> _MATERIAL FOR THIS TASK_:
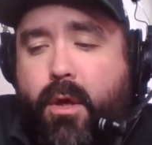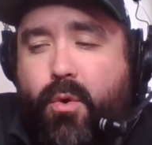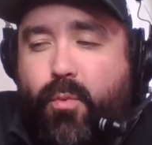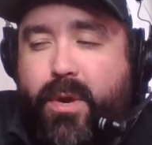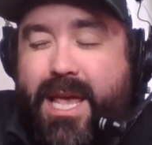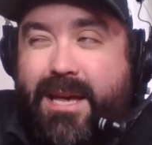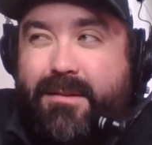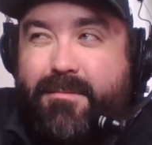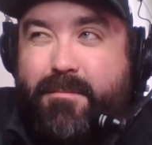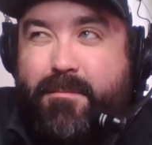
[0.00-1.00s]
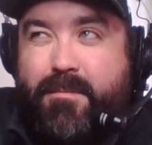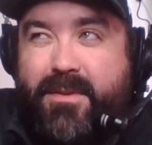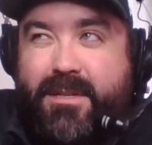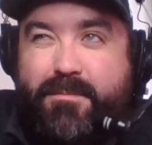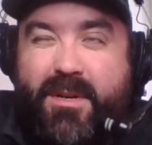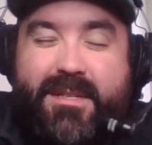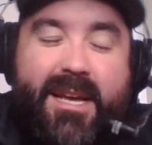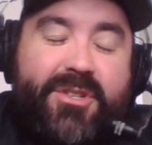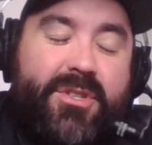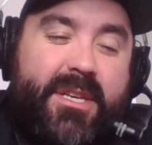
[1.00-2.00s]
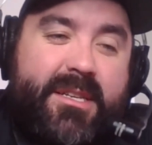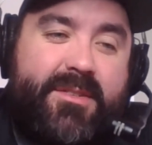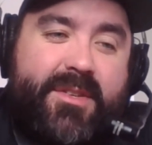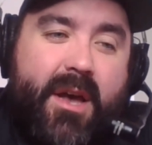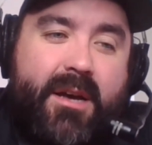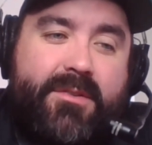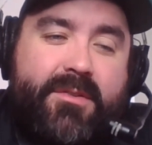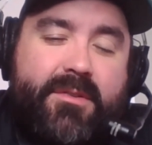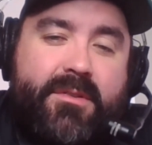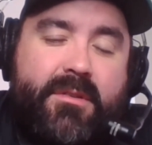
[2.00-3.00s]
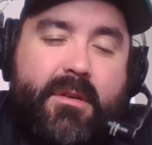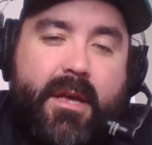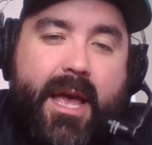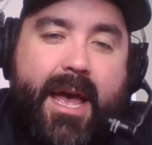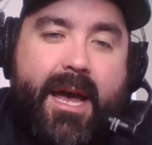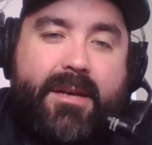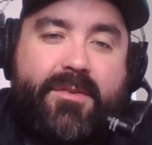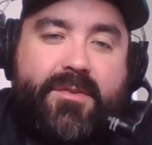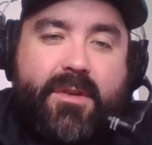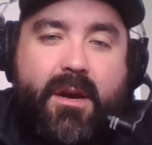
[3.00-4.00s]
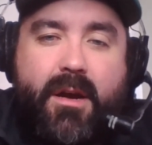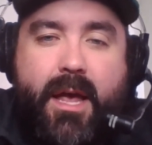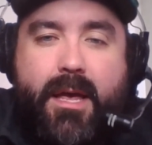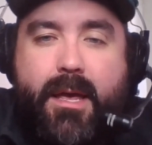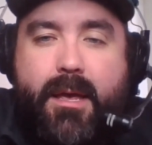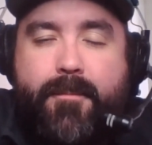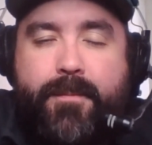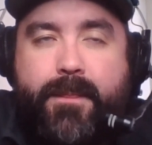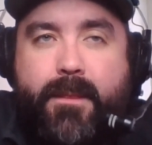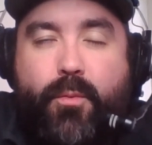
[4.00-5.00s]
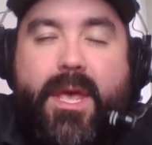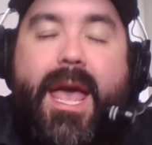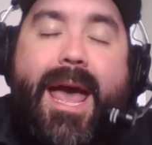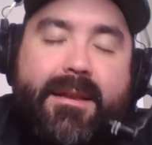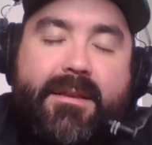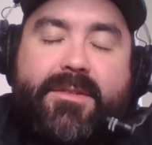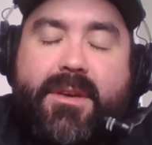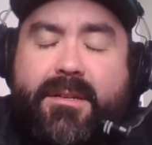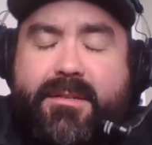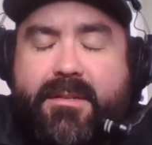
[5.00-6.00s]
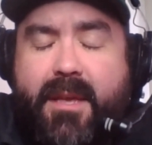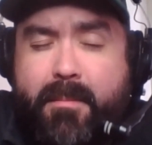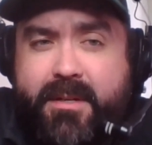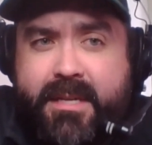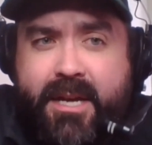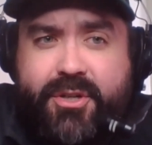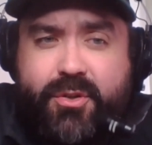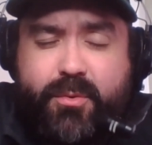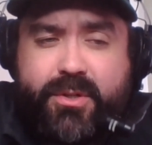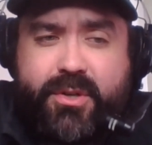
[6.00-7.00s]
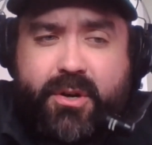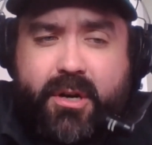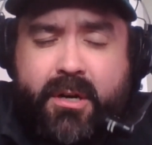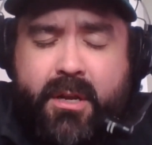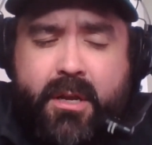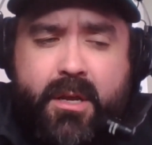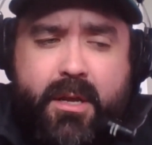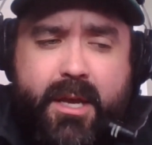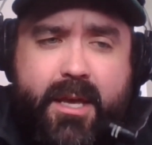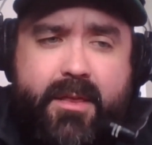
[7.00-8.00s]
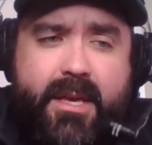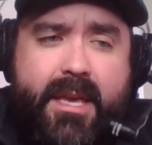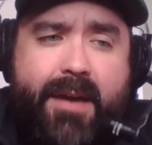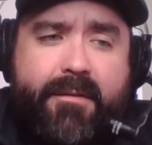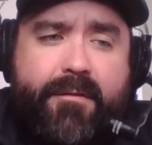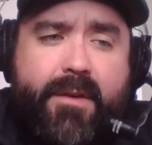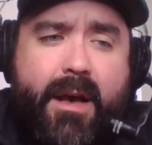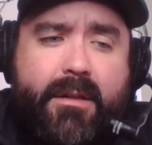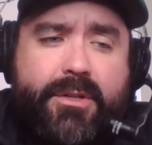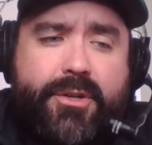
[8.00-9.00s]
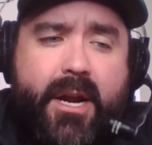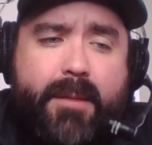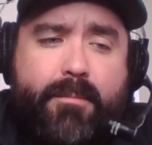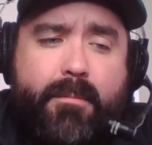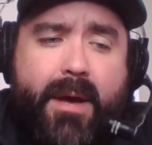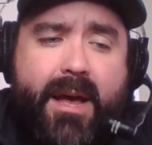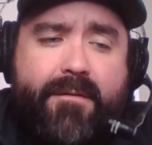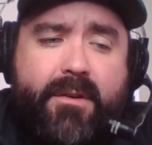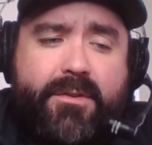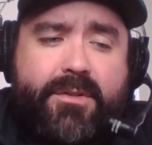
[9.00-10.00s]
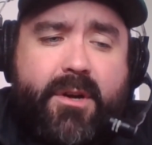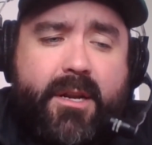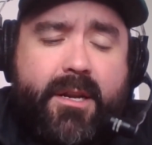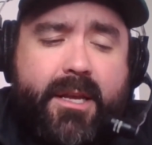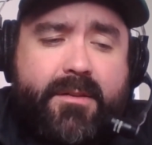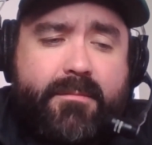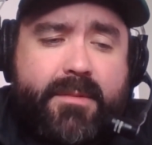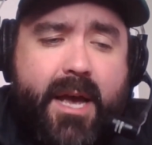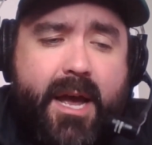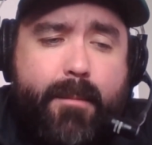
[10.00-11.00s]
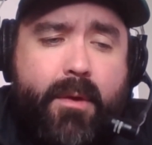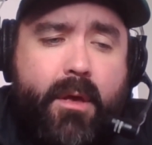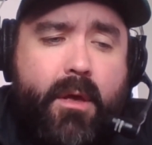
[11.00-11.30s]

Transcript: we had potentially discussed as uh, a we had discussed as a potential return in the Kevin Fiala trade, but Byfield starting to get some time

> _ASSIGNED TASK_:
Ignoring the pictures, write out word for word the lines from the line containing "[1.00-2.00s]" through the end of the material above.

> _WRITTEN RESPONSE_:
[1.00-2.00s]
[2.00-3.00s]
[3.00-4.00s]
[4.00-5.00s]
[5.00-6.00s]
[6.00-7.00s]
[7.00-8.00s]
[8.00-9.00s]
[9.00-10.00s]
[10.00-11.00s]
[11.00-11.30s]

Transcript: we had potentially discussed as uh, a we had discussed as a potential return in the Kevin Fiala trade, but Byfield starting to get some time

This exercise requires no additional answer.